Work request: Your response to the data below should hold nothing except the lines from the one containing "[1:37.25-1:38.25]" down to the one containing "Transcript, with fillers: There", reproduced exactly and without pictures.

Stored items:
###

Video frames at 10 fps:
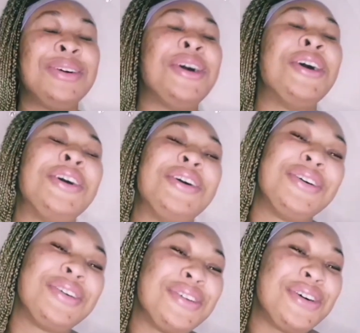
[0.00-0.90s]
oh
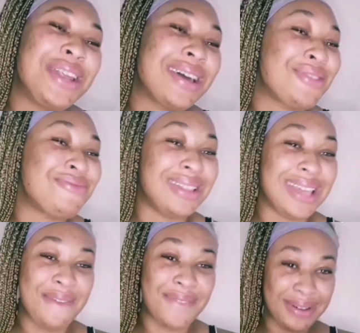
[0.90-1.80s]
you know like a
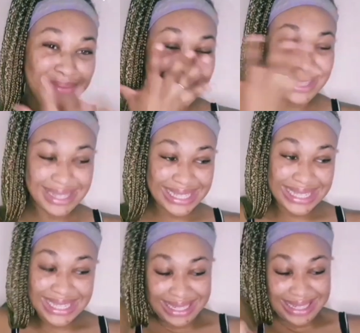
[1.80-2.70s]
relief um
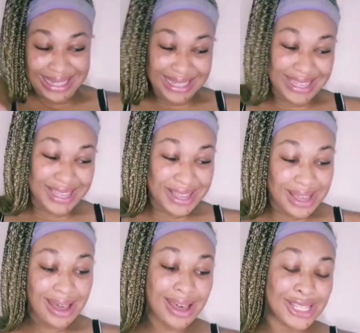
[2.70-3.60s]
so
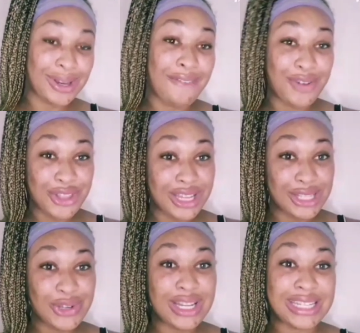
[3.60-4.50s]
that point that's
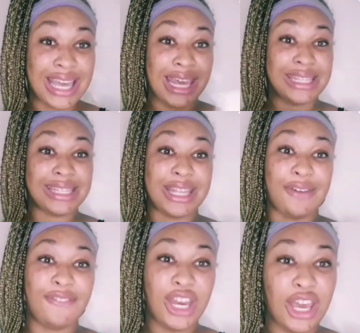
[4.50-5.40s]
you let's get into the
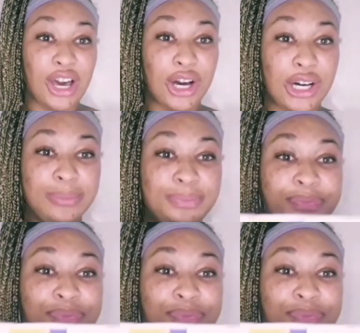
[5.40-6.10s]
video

###

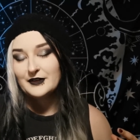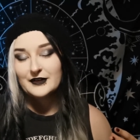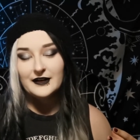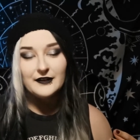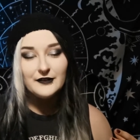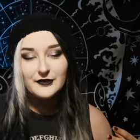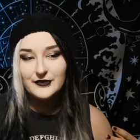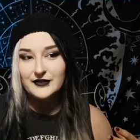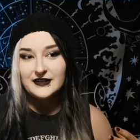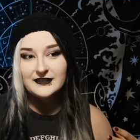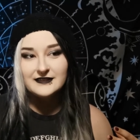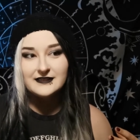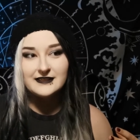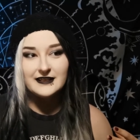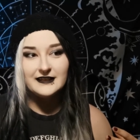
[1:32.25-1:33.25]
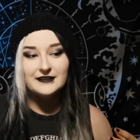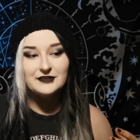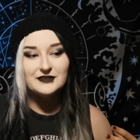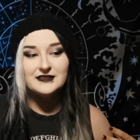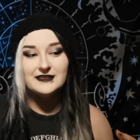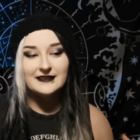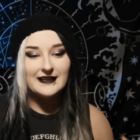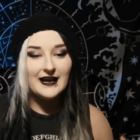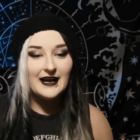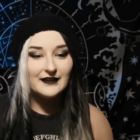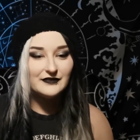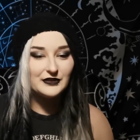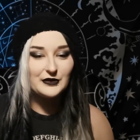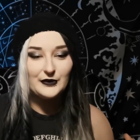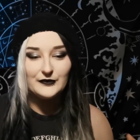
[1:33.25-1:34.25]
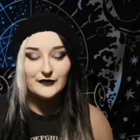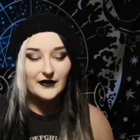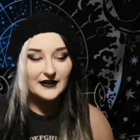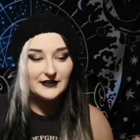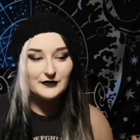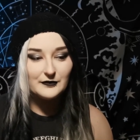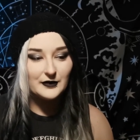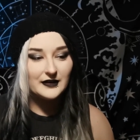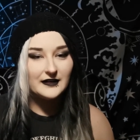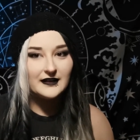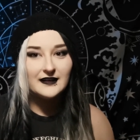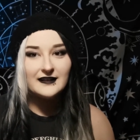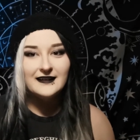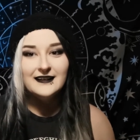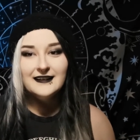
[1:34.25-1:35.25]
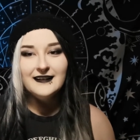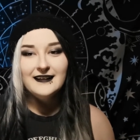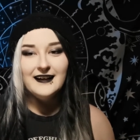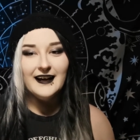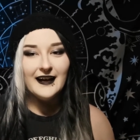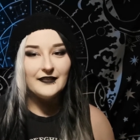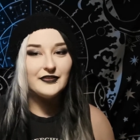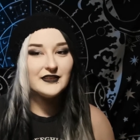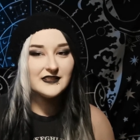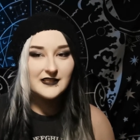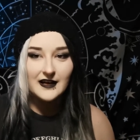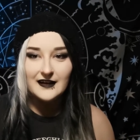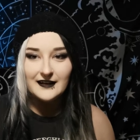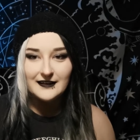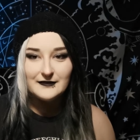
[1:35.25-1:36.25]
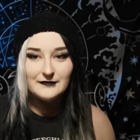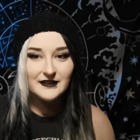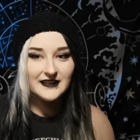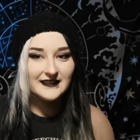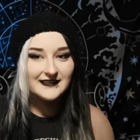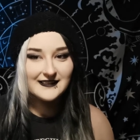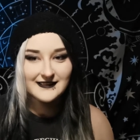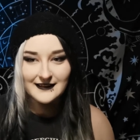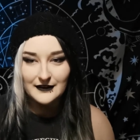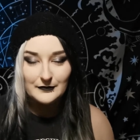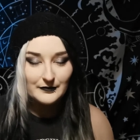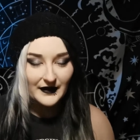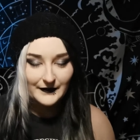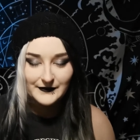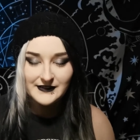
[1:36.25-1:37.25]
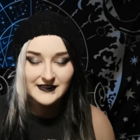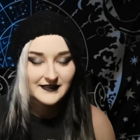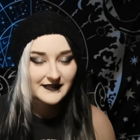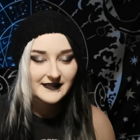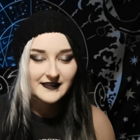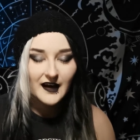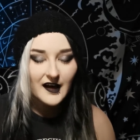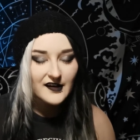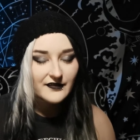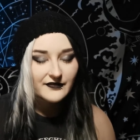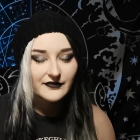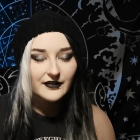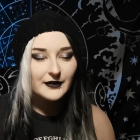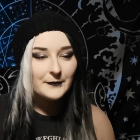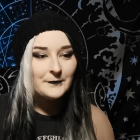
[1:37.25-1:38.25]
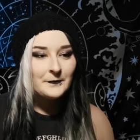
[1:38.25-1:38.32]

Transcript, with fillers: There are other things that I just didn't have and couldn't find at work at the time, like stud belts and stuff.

###

Your response:
[1:37.25-1:38.25]
[1:38.25-1:38.32]

Transcript, with fillers: There are other things that I just didn't have and couldn't find at work at the time, like stud belts and stuff.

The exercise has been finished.